Health Viewpoints
Cesarean section (C-section) deliveries in the United States made up more than 30 percent of all births in 2021. An important distinction between babies born by C-section and those born naturally is a lack of bacterial exposure to their mother’s vaginal and fecal microbiome. This lack of exposure stifles the development of their gut microbiome, which leads to an increased probability they will suffer from a wide variety of ailments, including increased infections, diabetes, arthritis, obesity, allergies, asthma, and autoimmune disease.
A possible solution to this problem is a new procedure called vaginal microbiota transfer, or simply “vaginal seeding.” This technique allows for the mother’s beneficial vaginal microbes to be administered to the newborn after C-section, and it might improve the child’s neurological development and reduce disease burden later in life.
C-Section: Medical Versus Elective
A C-section is a surgical procedure in which the baby is delivered through an incision in the mother’s abdomen. C-section is performed for various reasons, including nonprogression of labor, breech positioning, multiple gestations, and hydrocephalus (excess fluid within the baby’s head). Depending on the circumstances, the procedure can be lifesaving for both the mother and the baby.
Planned C-sections can be scheduled by the mother or the doctor, and a medical reason isn’t always required. As awareness grows of the repercussions of C-sections on the baby, such as altered gut microbiome, a weaker immune system, and other health issues, there could be a decrease in the number of C-sections performed when they aren’t necessary.
C-Section Babies at Increased Risk of Health Problems
C-section babies are more likely to suffer from a wide variety of health problems because of their reduced diversity of gut microbes that affect metabolism and immune function (pdf). Stool studies in C-section babies showed that their microbiomes were dominated by bacterial species regularly found in hospitals and on the skin, such as Staphylococcus, Streptococcus, Klebsiella, and Enterococcus.
During the natural birthing process, the baby travels through the vagina, and a large number of microbes cover its body and are ingested. Stool studies in vaginally birthed babies revealed Lactobacillus, Bifidobacterium, Bacteroides, and Prevotella bacteria.
These bacteria become the seeds from which the baby’s gut microbiome will develop and one day expand into a mature and diverse state. The connection between the gut microbiome and immune function, metabolism, and a host of other physiological processes has been well-established over the past several decades.

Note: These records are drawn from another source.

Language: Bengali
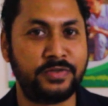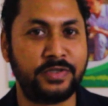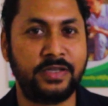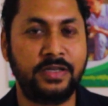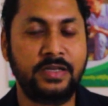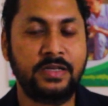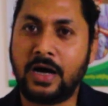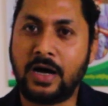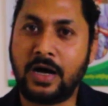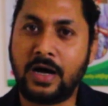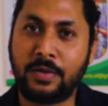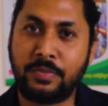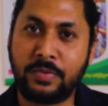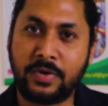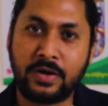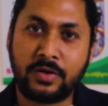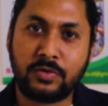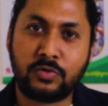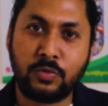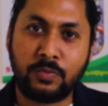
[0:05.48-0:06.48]
নিয়ে
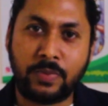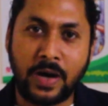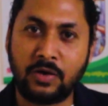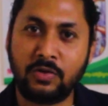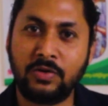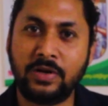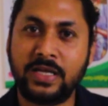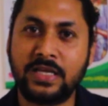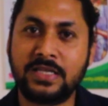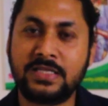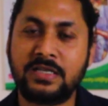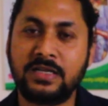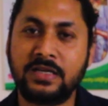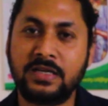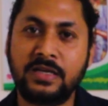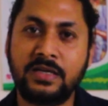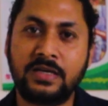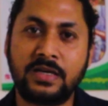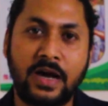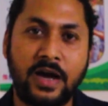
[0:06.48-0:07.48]
আমার খুব ভালো লেগেছে
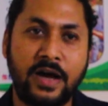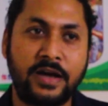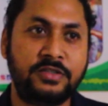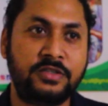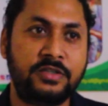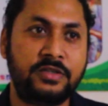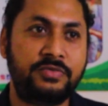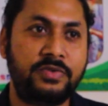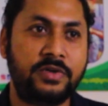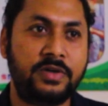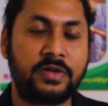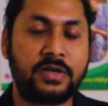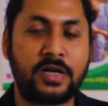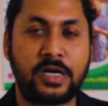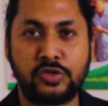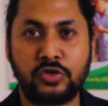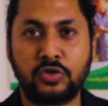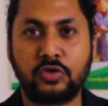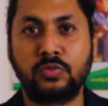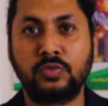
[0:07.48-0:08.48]
আইডিএফের
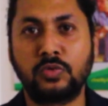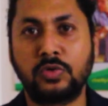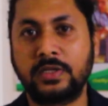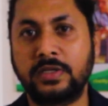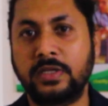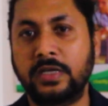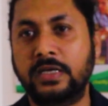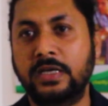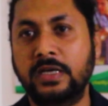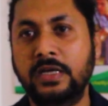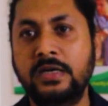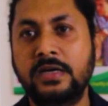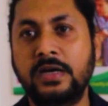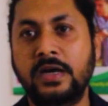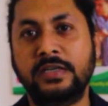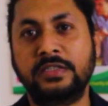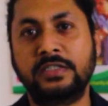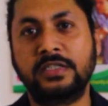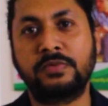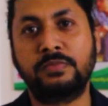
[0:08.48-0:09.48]
কার্যক্রমগুলো দেখে
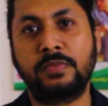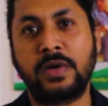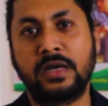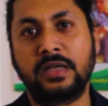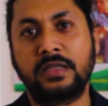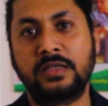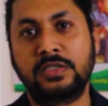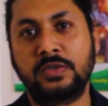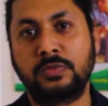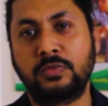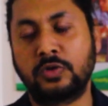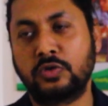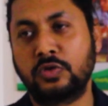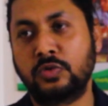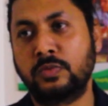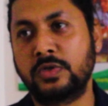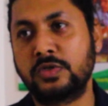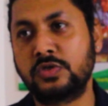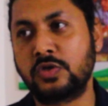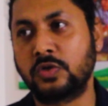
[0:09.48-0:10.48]
আইডিএফ বাংলাদেশে
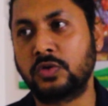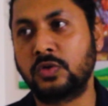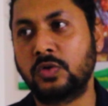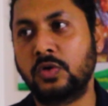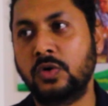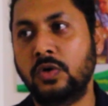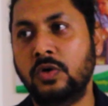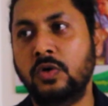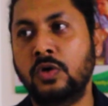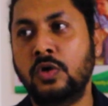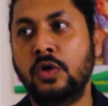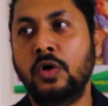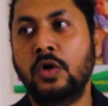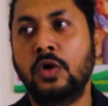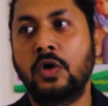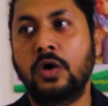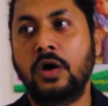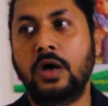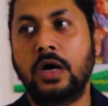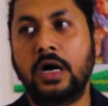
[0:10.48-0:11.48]
বর্তমান যতগুলো
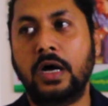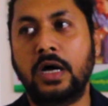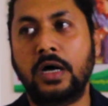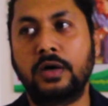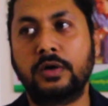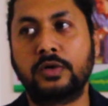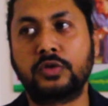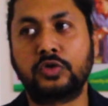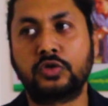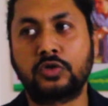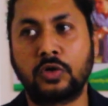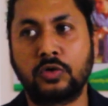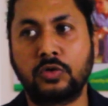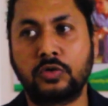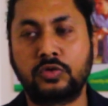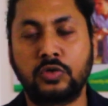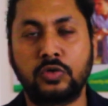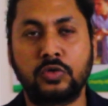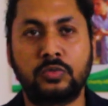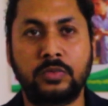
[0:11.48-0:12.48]

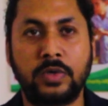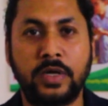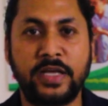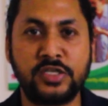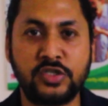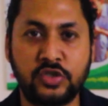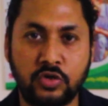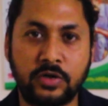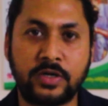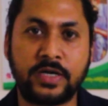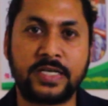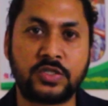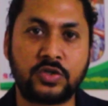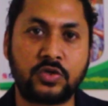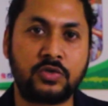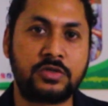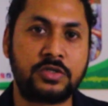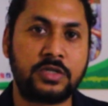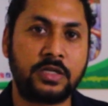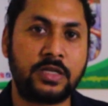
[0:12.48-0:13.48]
সংগঠন বা এনজিও কাজ
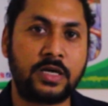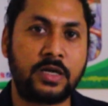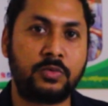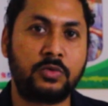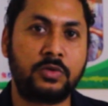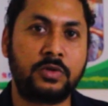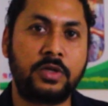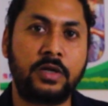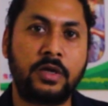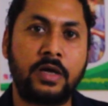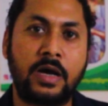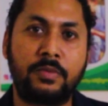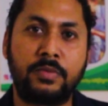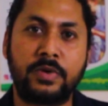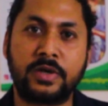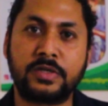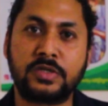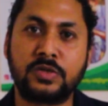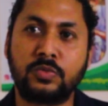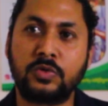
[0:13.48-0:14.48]
করছে তার মধ্যে
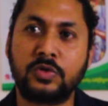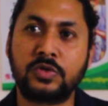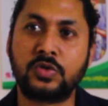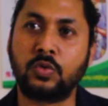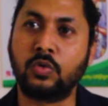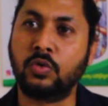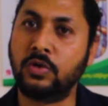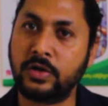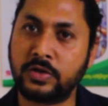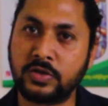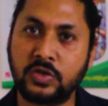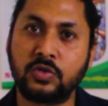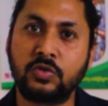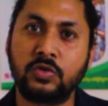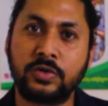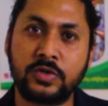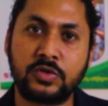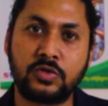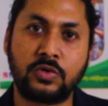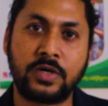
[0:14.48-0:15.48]
আমার কাছে মনে হচ্ছে উল্লেখযোগ্য
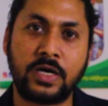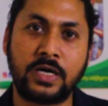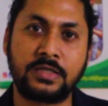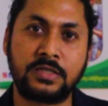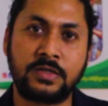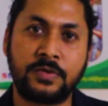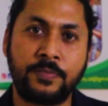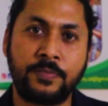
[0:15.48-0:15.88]
কিছু কাজ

Vaginal Seeding May Replicate Nature
Vaginal seeding was first discussed in a 2016 pilot study, which found that a healthy and diverse gut microbiome could be restored through a simple technique. Doctors inserted sterile gauze into the mother’s vagina an hour before performing the C-section. Within two minutes of delivery, the newborn babies were swabbed with the fluid-saturated gauze, beginning with their mouth, then their face, then the rest of their entire body. All mothers were screened for any harmful pathogens they could transfer to the infant, and seeding was only performed if all tests were negative for Group B Streptococcus and bacterial vaginosis and if vaginal pH was normal in the hour preceding the C-section.
The babies were tested one month after birth, and it was shown that the microbiomes of the vaginally seeded babies more closely resembled those of babies born vaginally when compared with the control group of babies born by C-section.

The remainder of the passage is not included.